**EXERCISE DETAILS:** The entries below must be retyped exactly. Pictures are to be omitted.

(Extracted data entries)
=======

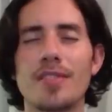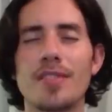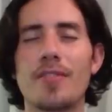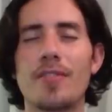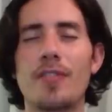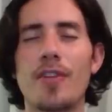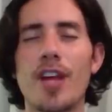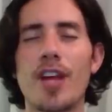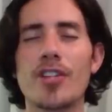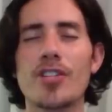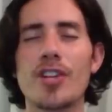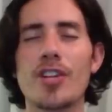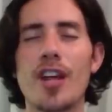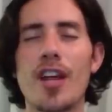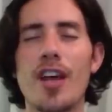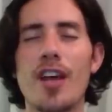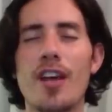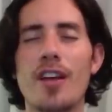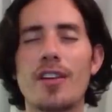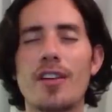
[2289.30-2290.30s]
the fresh
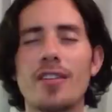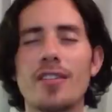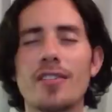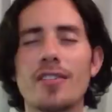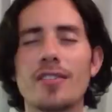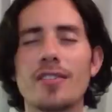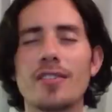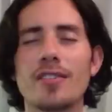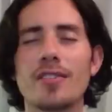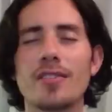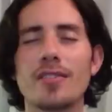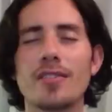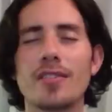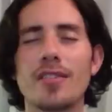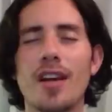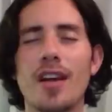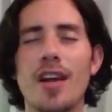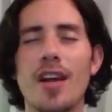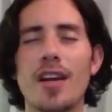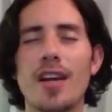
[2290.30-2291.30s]
air
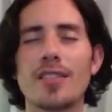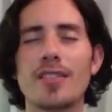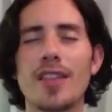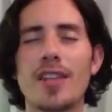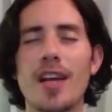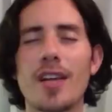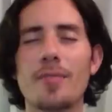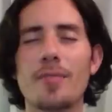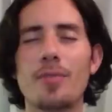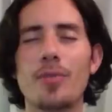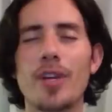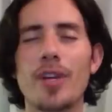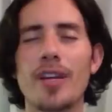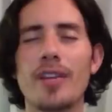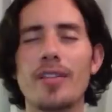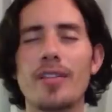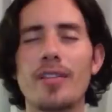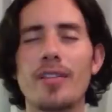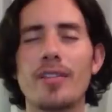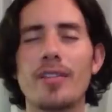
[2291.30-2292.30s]
as I
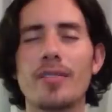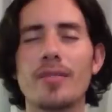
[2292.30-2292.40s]
breathe.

=======

**EXERCISE OUTPUT:**
[2289.30-2290.30s]
the fresh
[2290.30-2291.30s]
air
[2291.30-2292.30s]
as I
[2292.30-2292.40s]
breathe.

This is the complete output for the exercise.